Data supplied:
# # # # # # #
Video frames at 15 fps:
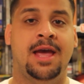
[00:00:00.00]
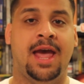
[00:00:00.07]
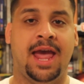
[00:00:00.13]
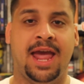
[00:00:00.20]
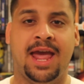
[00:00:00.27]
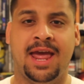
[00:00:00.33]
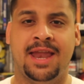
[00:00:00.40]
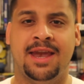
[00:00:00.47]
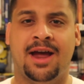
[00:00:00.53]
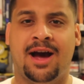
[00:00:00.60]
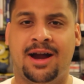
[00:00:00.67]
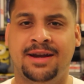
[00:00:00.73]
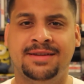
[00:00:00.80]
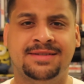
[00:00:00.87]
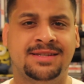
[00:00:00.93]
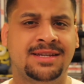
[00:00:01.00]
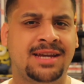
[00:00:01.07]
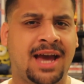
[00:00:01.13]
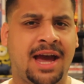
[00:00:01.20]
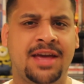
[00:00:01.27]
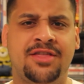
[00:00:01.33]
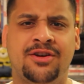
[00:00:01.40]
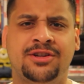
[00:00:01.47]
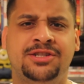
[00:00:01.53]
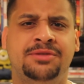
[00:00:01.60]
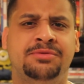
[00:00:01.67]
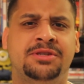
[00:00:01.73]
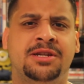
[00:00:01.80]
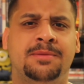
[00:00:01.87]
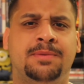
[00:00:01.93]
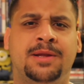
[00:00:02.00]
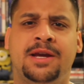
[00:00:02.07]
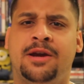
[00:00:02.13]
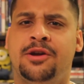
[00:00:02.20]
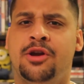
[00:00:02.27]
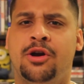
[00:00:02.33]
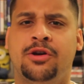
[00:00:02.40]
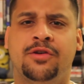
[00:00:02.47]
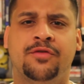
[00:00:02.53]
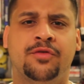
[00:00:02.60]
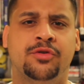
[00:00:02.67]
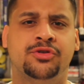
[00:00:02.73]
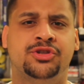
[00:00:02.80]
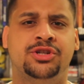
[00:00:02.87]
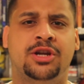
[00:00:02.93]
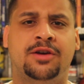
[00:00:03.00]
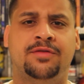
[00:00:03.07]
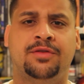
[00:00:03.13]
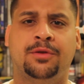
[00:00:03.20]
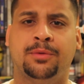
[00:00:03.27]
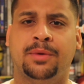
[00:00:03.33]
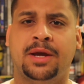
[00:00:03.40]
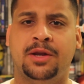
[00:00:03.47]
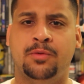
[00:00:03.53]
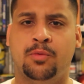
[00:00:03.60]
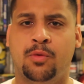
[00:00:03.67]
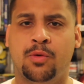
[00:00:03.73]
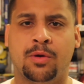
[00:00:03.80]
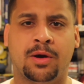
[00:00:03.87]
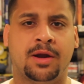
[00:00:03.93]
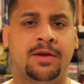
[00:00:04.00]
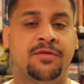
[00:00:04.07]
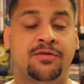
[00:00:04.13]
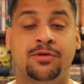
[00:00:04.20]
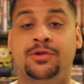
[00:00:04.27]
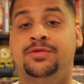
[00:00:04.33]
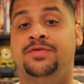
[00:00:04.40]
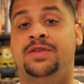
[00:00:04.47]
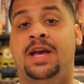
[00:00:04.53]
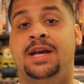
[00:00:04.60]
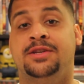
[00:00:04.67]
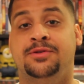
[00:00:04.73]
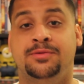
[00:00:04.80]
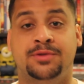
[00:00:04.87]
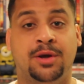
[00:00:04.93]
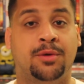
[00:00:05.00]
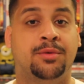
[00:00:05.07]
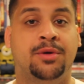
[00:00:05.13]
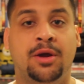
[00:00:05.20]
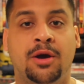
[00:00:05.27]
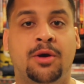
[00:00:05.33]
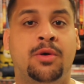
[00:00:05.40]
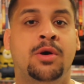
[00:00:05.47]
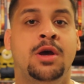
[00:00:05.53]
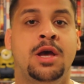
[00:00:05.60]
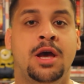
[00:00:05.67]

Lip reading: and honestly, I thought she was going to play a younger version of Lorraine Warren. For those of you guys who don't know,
# # # # # # #
Your objective: Your task is to repeat the records exactly. Images do not belong in the copy.

Problem solution:
Video frames at 15 fps:
[00:00:00.00]
[00:00:00.07]
[00:00:00.13]
[00:00:00.20]
[00:00:00.27]
[00:00:00.33]
[00:00:00.40]
[00:00:00.47]
[00:00:00.53]
[00:00:00.60]
[00:00:00.67]
[00:00:00.73]
[00:00:00.80]
[00:00:00.87]
[00:00:00.93]
[00:00:01.00]
[00:00:01.07]
[00:00:01.13]
[00:00:01.20]
[00:00:01.27]
[00:00:01.33]
[00:00:01.40]
[00:00:01.47]
[00:00:01.53]
[00:00:01.60]
[00:00:01.67]
[00:00:01.73]
[00:00:01.80]
[00:00:01.87]
[00:00:01.93]
[00:00:02.00]
[00:00:02.07]
[00:00:02.13]
[00:00:02.20]
[00:00:02.27]
[00:00:02.33]
[00:00:02.40]
[00:00:02.47]
[00:00:02.53]
[00:00:02.60]
[00:00:02.67]
[00:00:02.73]
[00:00:02.80]
[00:00:02.87]
[00:00:02.93]
[00:00:03.00]
[00:00:03.07]
[00:00:03.13]
[00:00:03.20]
[00:00:03.27]
[00:00:03.33]
[00:00:03.40]
[00:00:03.47]
[00:00:03.53]
[00:00:03.60]
[00:00:03.67]
[00:00:03.73]
[00:00:03.80]
[00:00:03.87]
[00:00:03.93]
[00:00:04.00]
[00:00:04.07]
[00:00:04.13]
[00:00:04.20]
[00:00:04.27]
[00:00:04.33]
[00:00:04.40]
[00:00:04.47]
[00:00:04.53]
[00:00:04.60]
[00:00:04.67]
[00:00:04.73]
[00:00:04.80]
[00:00:04.87]
[00:00:04.93]
[00:00:05.00]
[00:00:05.07]
[00:00:05.13]
[00:00:05.20]
[00:00:05.27]
[00:00:05.33]
[00:00:05.40]
[00:00:05.47]
[00:00:05.53]
[00:00:05.60]
[00:00:05.67]

Lip reading: and honestly, I thought she was going to play a younger version of Lorraine Warren. For those of you guys who don't know,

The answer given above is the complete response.